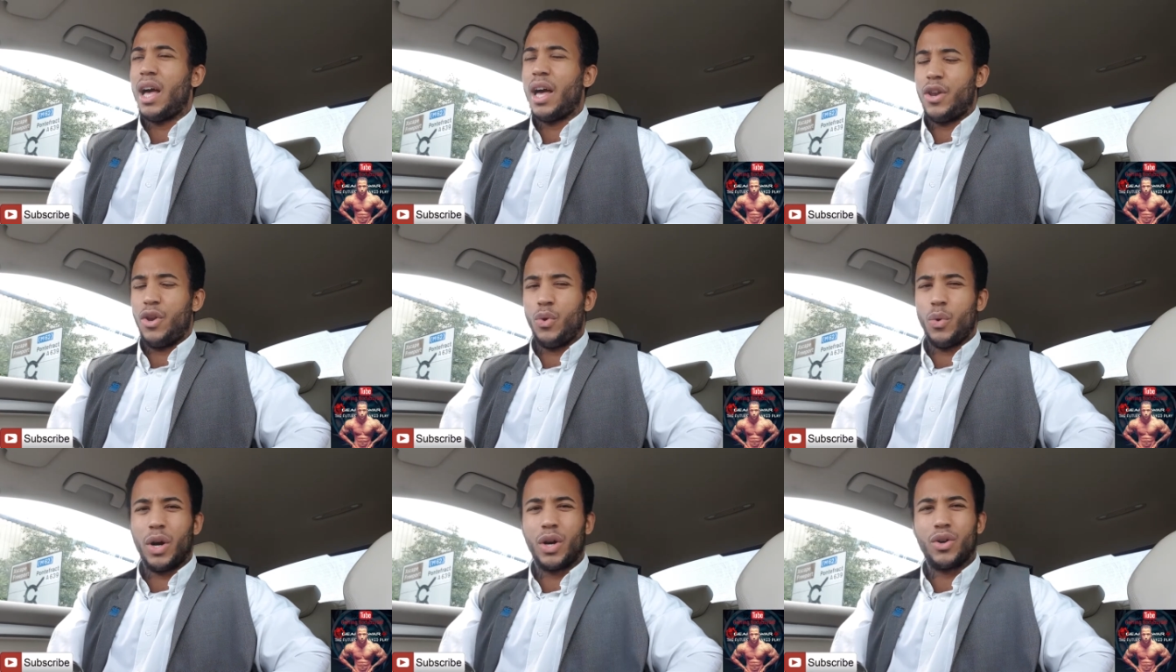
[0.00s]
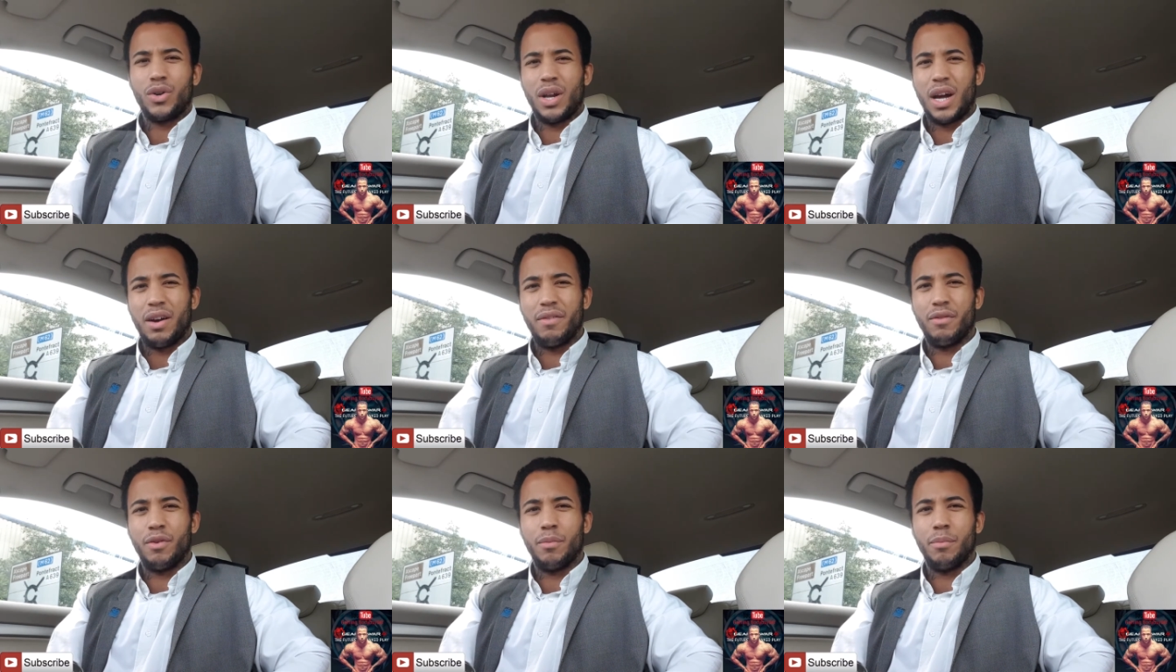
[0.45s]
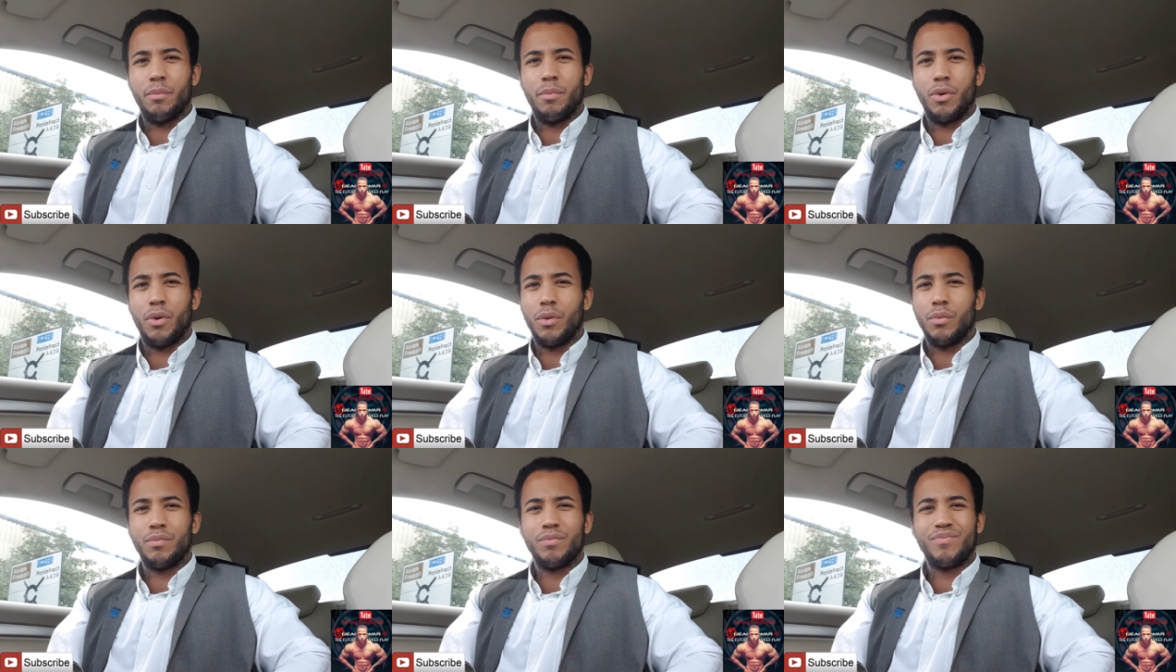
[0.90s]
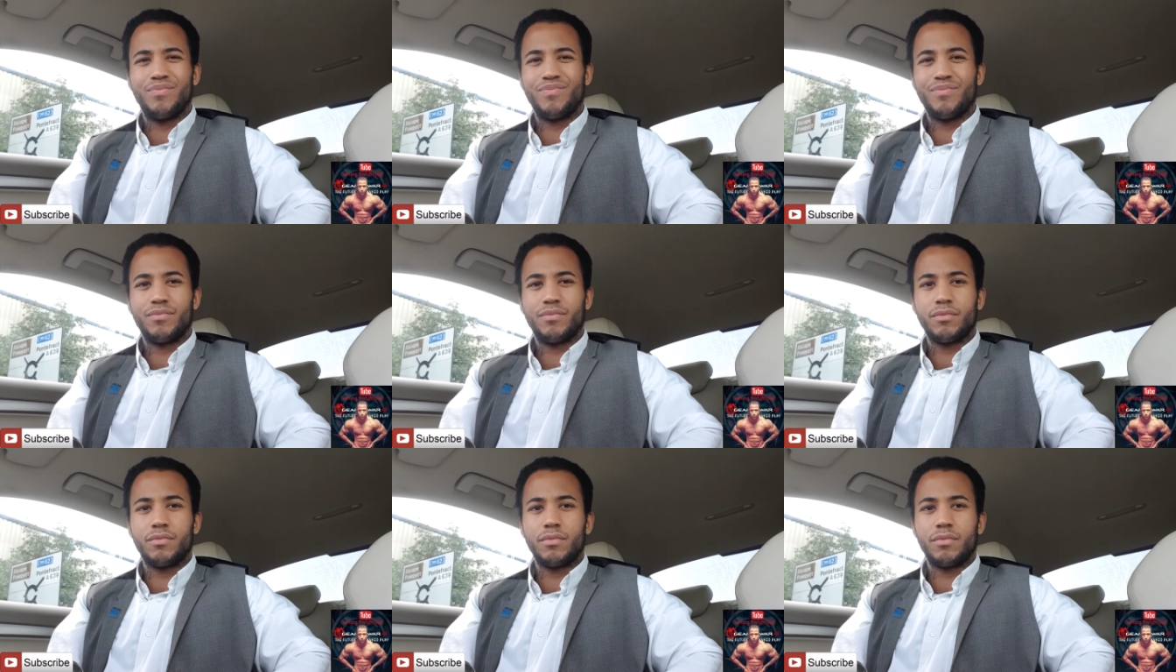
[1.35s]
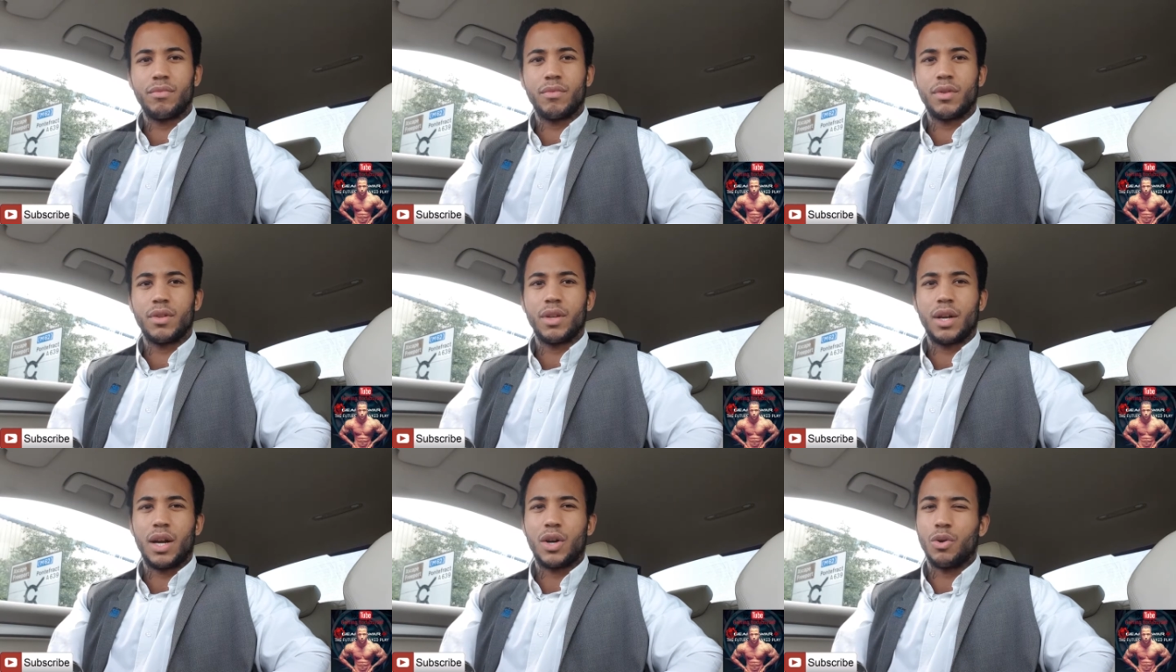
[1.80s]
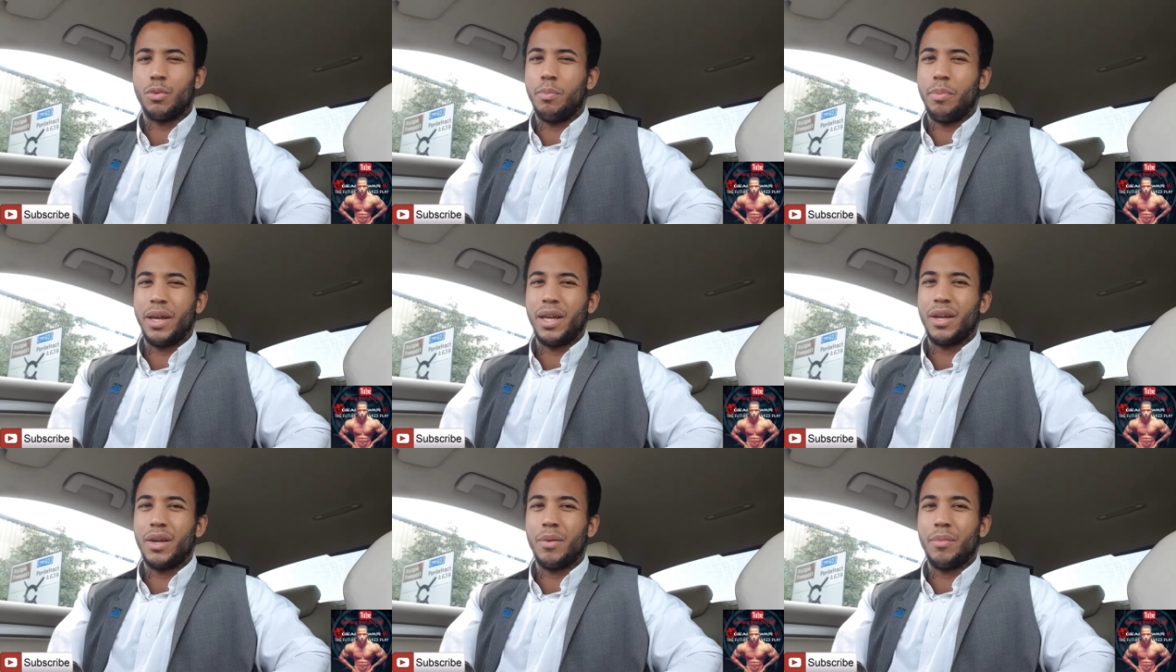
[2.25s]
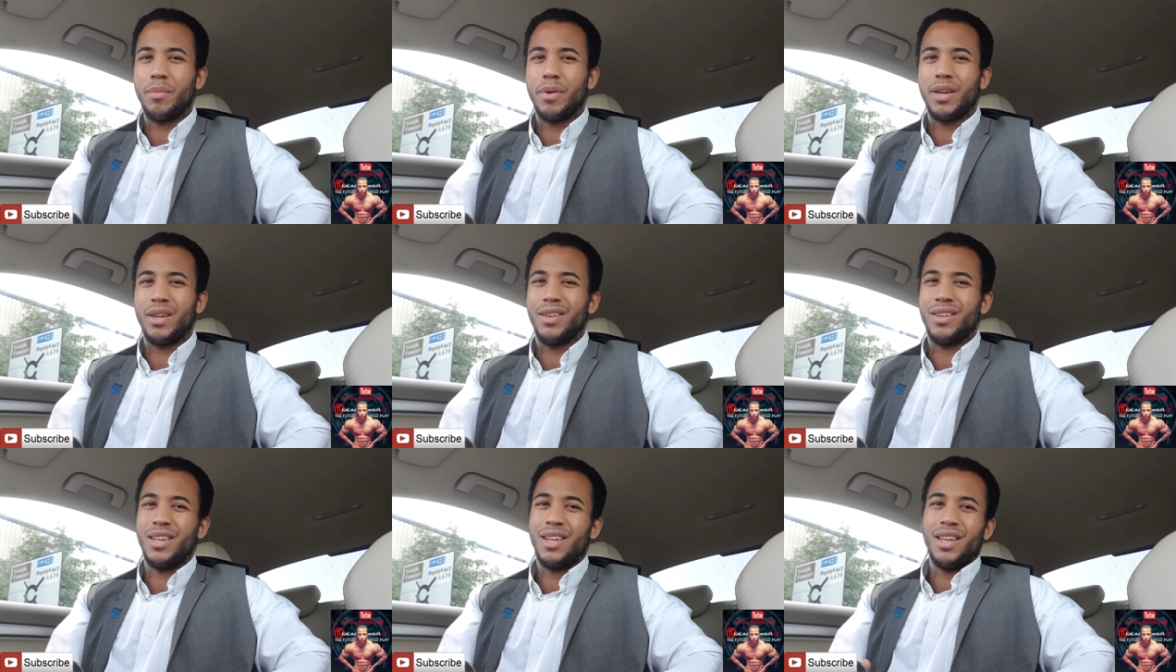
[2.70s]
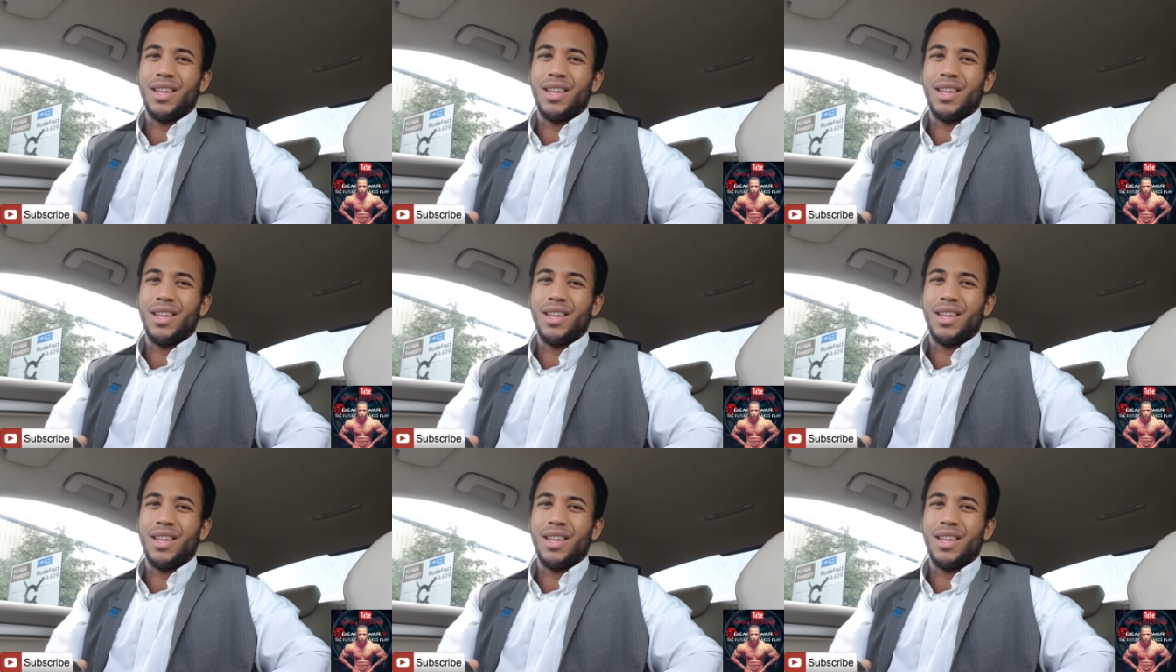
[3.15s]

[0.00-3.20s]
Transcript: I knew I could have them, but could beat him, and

::::::

◆ **Exercise prompt**
Output the full listing verbatim, but drop the images.

◆ **Output for this task**
[0.00s]
[0.45s]
[0.90s]
[1.35s]
[1.80s]
[2.25s]
[2.70s]
[3.15s]

[0.00-3.20s]
Transcript: I knew I could have them, but could beat him, and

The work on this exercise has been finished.